* Description of the task
Go to the line containing "[00:00:06.25 to 00:00:07.29]" below; retype it and all following lines exactly, and leave out the pictures.

*** Records for the exercise Section Begins ***

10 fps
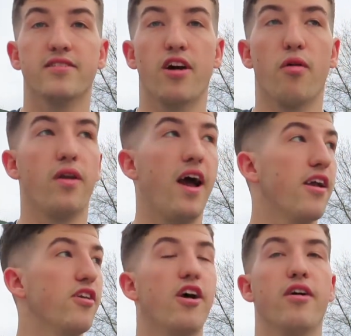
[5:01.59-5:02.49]
So now
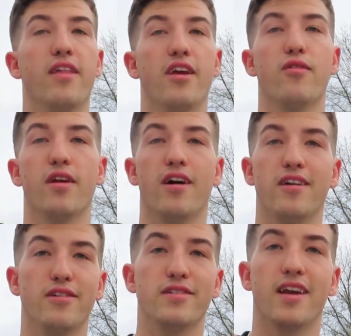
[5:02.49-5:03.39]
you know that you cannot
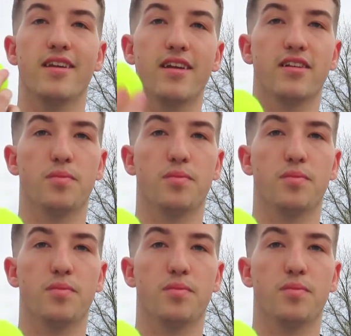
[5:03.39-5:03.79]
use a tennis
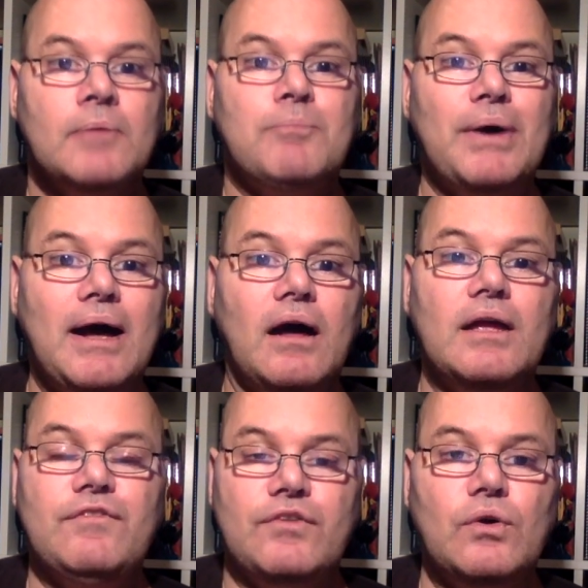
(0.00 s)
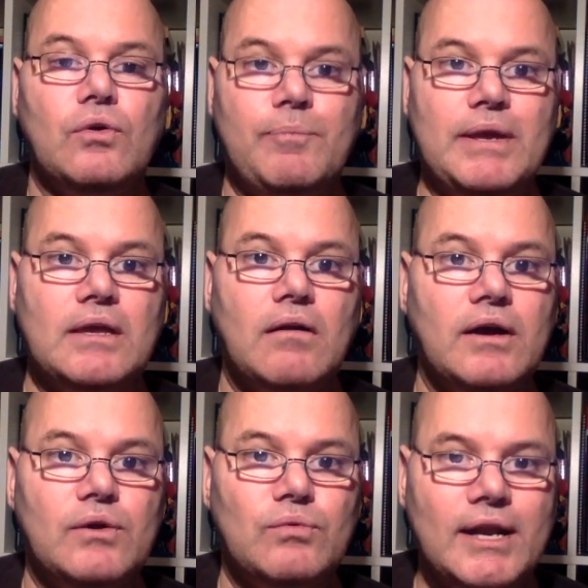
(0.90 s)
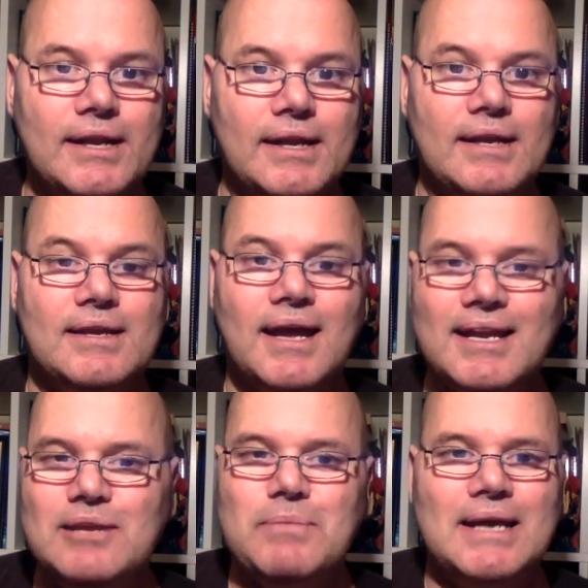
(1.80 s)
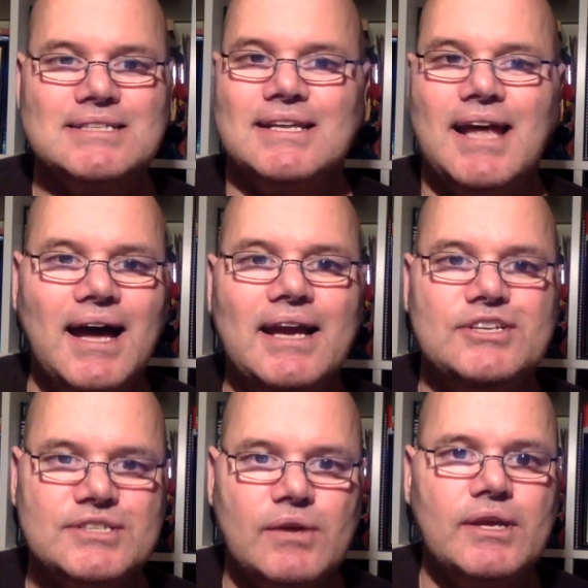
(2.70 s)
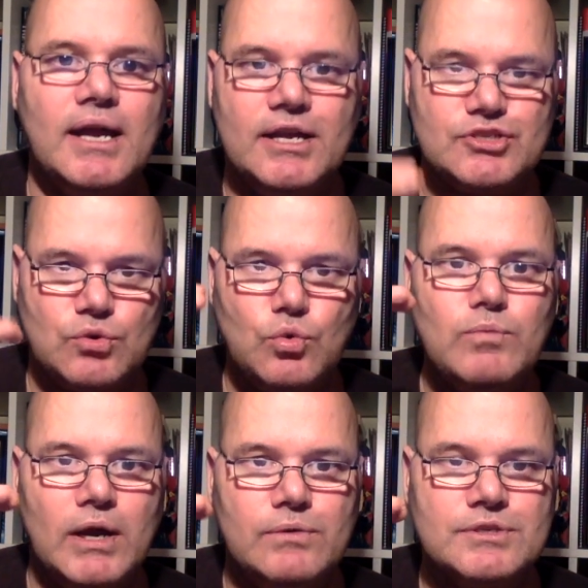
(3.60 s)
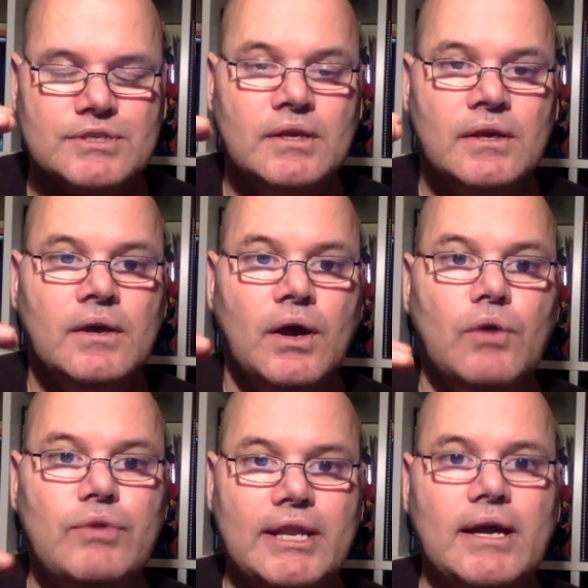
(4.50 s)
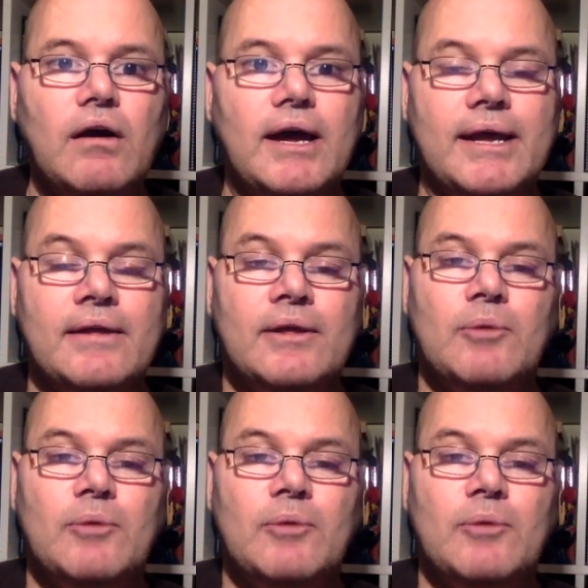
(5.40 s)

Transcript: But if you're a big guy already, gaining mass at that age is okay because your hormones are really high.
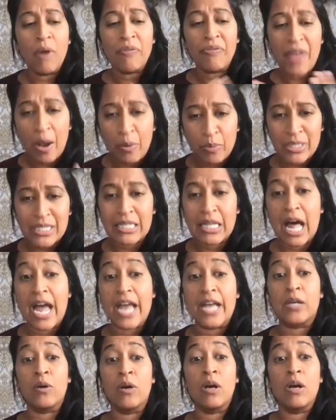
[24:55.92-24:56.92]
what that was
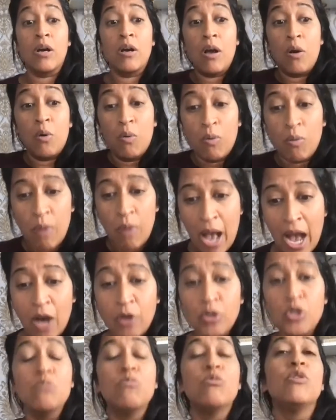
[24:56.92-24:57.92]
like
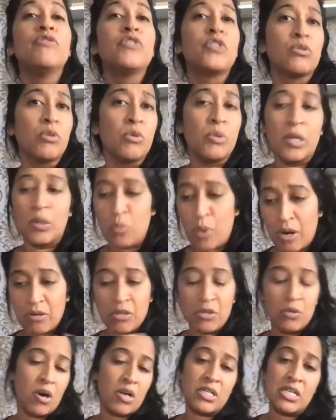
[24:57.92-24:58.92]
how you move through it where
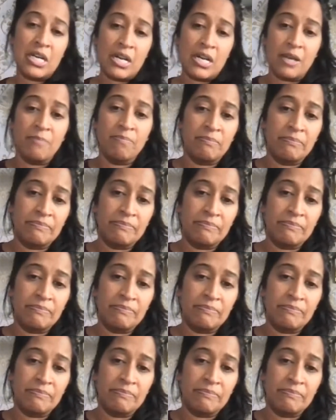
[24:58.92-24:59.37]
you are today.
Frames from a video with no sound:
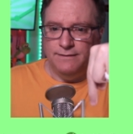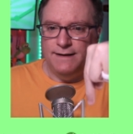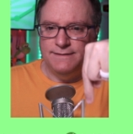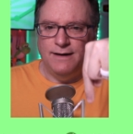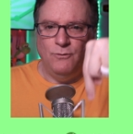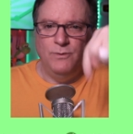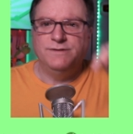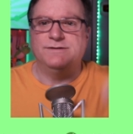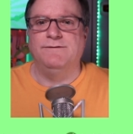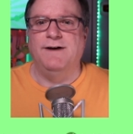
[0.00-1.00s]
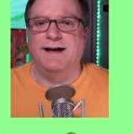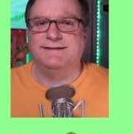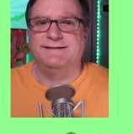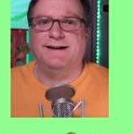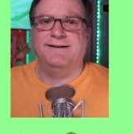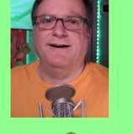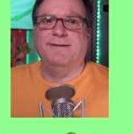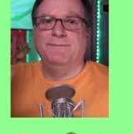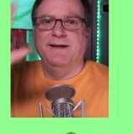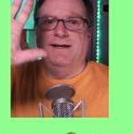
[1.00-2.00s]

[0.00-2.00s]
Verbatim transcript: That's at wizardofhaas.com.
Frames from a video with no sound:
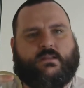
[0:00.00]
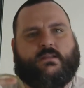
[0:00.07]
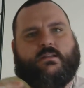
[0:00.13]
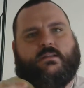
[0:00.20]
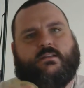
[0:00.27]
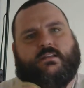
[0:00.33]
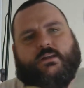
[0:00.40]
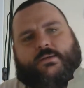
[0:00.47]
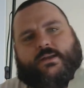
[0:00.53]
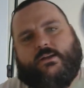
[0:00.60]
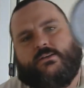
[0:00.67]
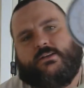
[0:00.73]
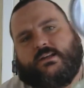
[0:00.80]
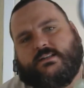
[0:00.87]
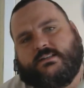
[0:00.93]
There we go.
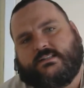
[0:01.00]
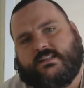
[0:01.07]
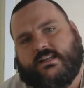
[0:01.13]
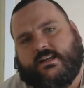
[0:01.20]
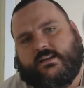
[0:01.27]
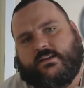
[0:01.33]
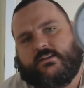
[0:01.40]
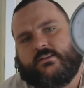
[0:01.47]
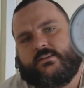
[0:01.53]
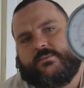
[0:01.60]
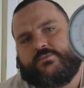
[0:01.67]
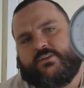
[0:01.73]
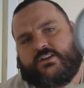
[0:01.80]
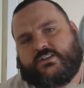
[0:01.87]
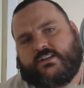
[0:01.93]
You can see the
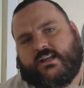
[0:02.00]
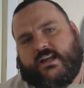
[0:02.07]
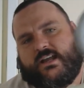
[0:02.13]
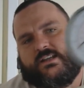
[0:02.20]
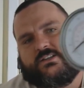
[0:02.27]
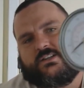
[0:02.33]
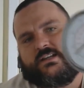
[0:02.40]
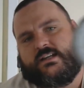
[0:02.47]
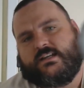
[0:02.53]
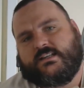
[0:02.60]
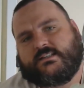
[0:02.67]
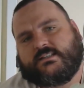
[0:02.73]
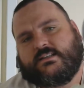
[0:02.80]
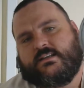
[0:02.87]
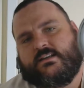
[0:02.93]
pressure gauge
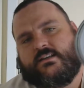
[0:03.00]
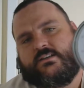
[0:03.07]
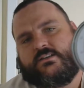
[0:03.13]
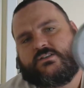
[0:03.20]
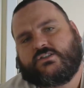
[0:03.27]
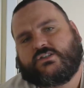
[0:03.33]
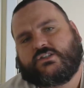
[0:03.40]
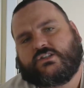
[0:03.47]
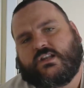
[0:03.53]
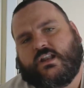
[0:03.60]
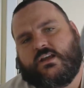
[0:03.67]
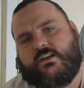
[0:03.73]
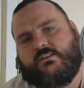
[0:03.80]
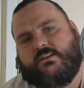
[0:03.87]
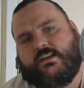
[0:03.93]
is
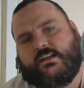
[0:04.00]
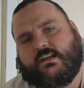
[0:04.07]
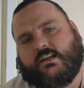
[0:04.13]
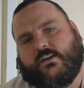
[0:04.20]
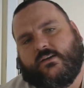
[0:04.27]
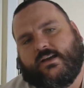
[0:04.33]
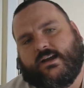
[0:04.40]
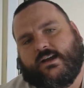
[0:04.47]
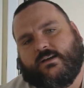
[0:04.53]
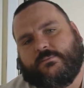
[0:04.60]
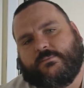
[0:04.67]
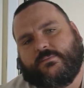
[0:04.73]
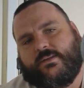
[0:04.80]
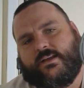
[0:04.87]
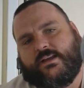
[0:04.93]
slowly going up
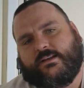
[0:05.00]
there.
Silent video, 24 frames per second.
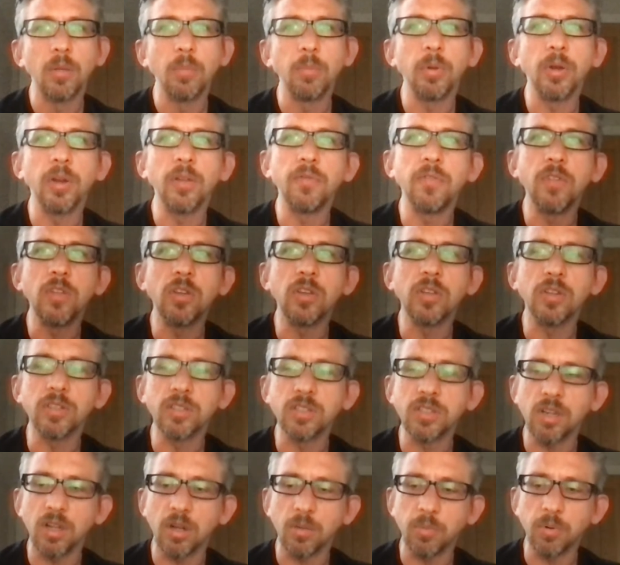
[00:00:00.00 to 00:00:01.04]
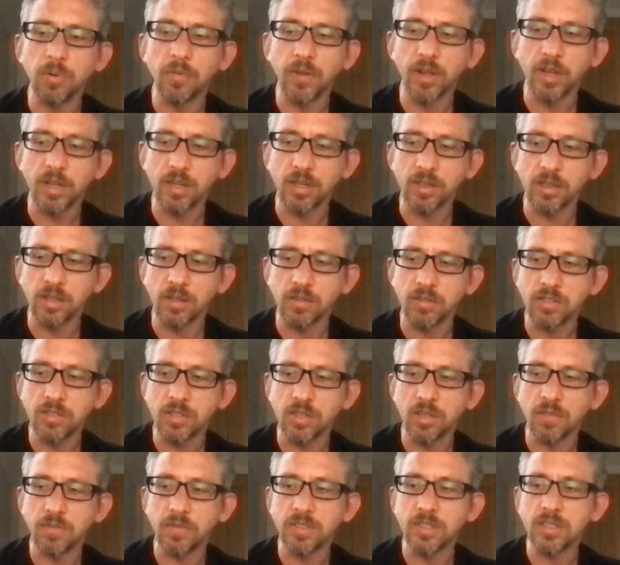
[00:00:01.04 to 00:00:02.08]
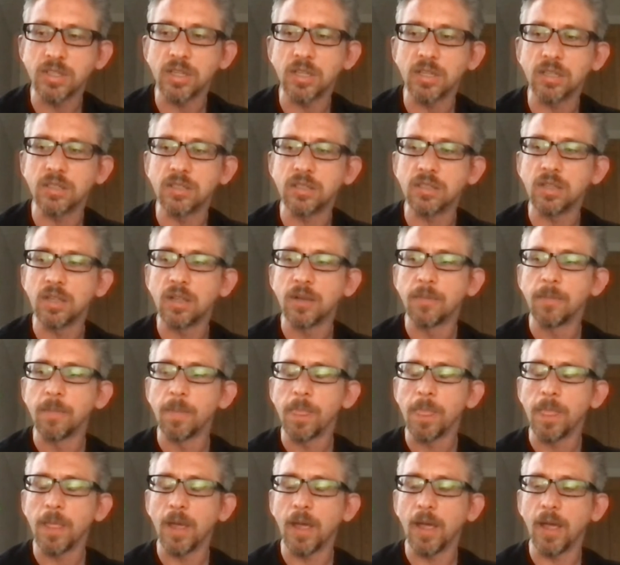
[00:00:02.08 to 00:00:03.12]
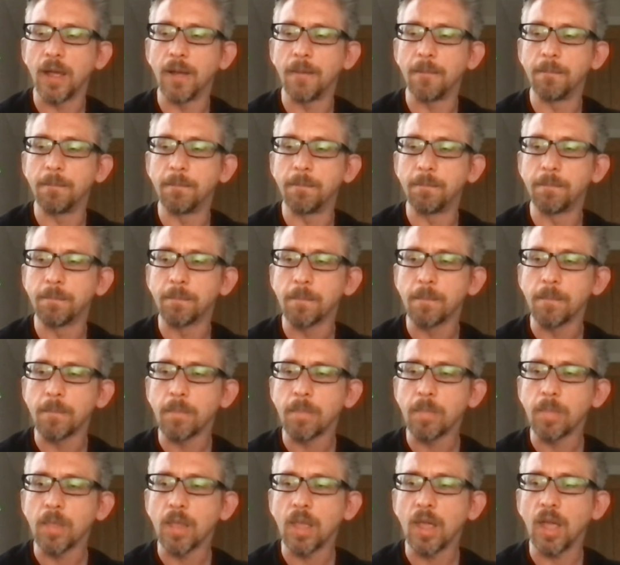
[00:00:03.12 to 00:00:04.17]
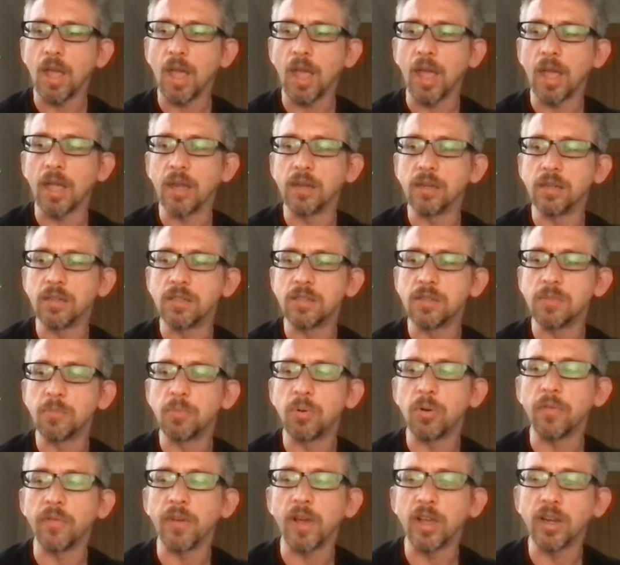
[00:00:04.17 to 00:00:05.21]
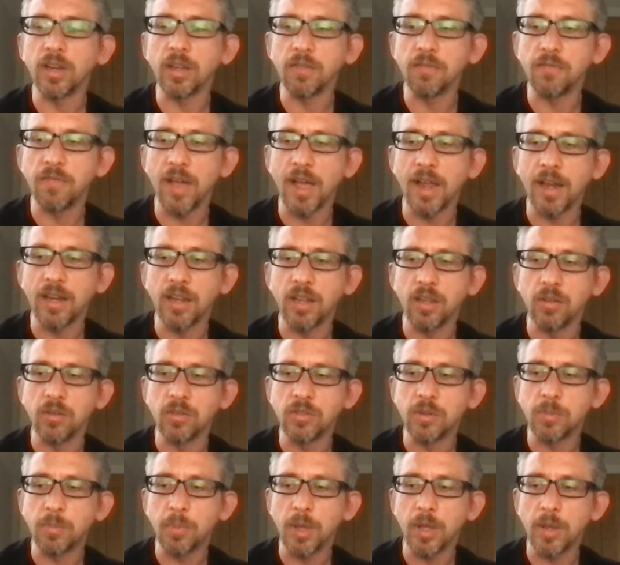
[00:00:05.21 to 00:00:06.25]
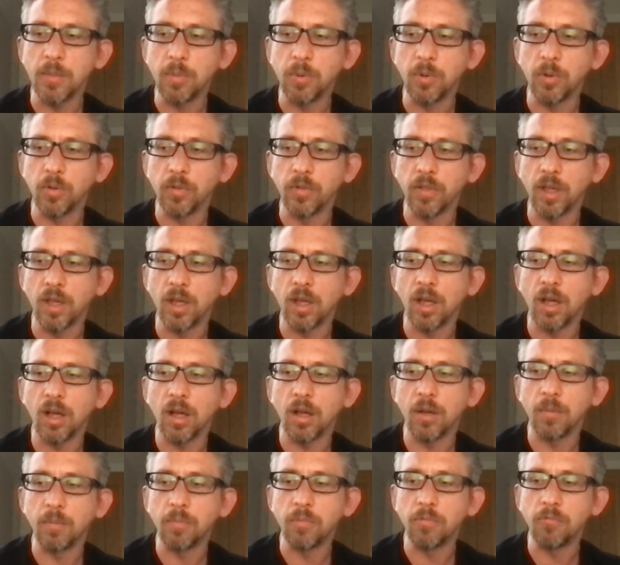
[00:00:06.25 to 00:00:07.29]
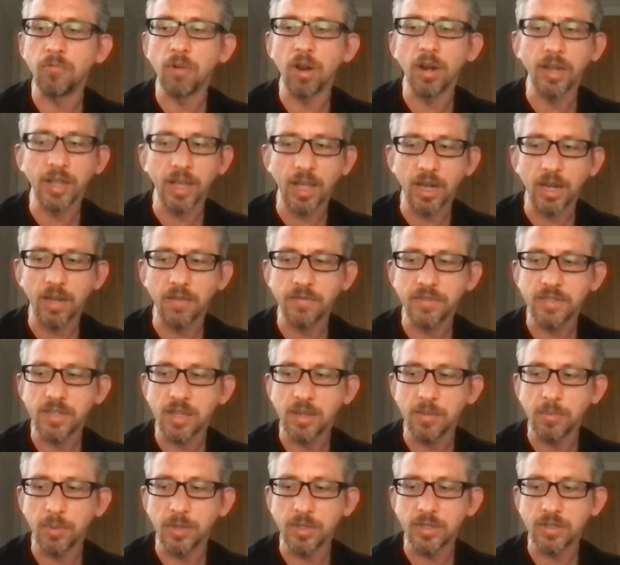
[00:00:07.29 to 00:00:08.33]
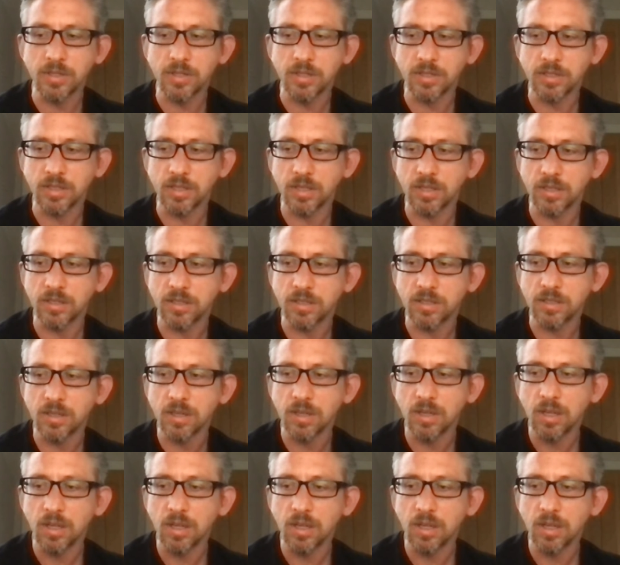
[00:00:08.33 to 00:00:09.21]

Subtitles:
But if you can start providing those services and providing value to people that are running NFT businesses,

*** Records for the exercise Section Ends ***

* Answer
[00:00:06.25 to 00:00:07.29]
[00:00:07.29 to 00:00:08.33]
[00:00:08.33 to 00:00:09.21]

Subtitles:
But if you can start providing those services and providing value to people that are running NFT businesses,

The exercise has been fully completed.